Dominique Demarville, cellar master at Veuve Clicquot, was in London recently to launch the Veuve Clicquot Cave Privée Collection, a selection of rare older vintages, recently disgorged (at least in the main), from their deep cool cellars.
This coincides with the 200th anniversary of Madame Clicquot’s first vintage release and is intended to show off the winemaking credentials of the house as well as offer some wines that are ready to drink now. ‘During the maturation period,’ said Demarville, ‘each wine will reach a number of perfection peaks in terms of drinking potential.
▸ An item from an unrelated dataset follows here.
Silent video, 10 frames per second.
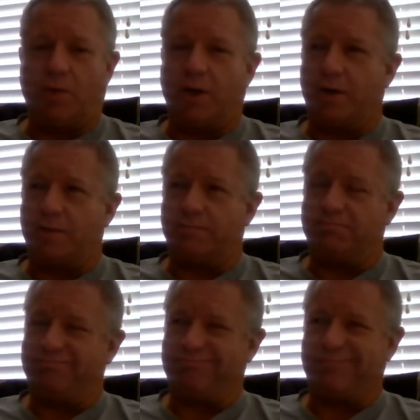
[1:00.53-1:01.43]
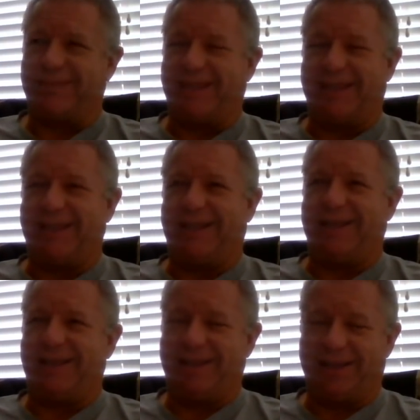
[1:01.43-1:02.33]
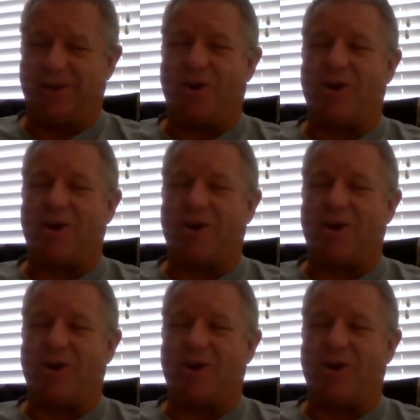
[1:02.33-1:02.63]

where can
The Cave Privée Collection will allow us to offer limited quantities of our best vintages when they reach those peaks of perfection.’
The inaugural offering includes the outstanding 1990 and 1980 in a range of different formats, from bottle to jeroboam, plus three rare vintage rosés: 1989,1978 and 1975. The Cave Privée 1990, disgorged in October 2008 and aged in bottle, magnum and jeroboam, displayed three exquisite but very different wines. The jeroboam with a dosage of just 3g/l of sugar won particular plaudits for its elegant minerality and piercing acidity.
‘It’s at just the point at which I love Champagne,’ reckoned Serena Sutcliffe MW. ‘So harmonious, with a nose like a grand cru Chablis.’ By the end of the tasting, attended by quite a few on-trade, Demarville’s assertion that Champagne and Burgundy are not cousins but brothers and sisters seemed to chime with the general view. And with 800,000 bottles of old stock aged 10 years or older back in Reims, it’s an assertion that can be fully tested in the years to come.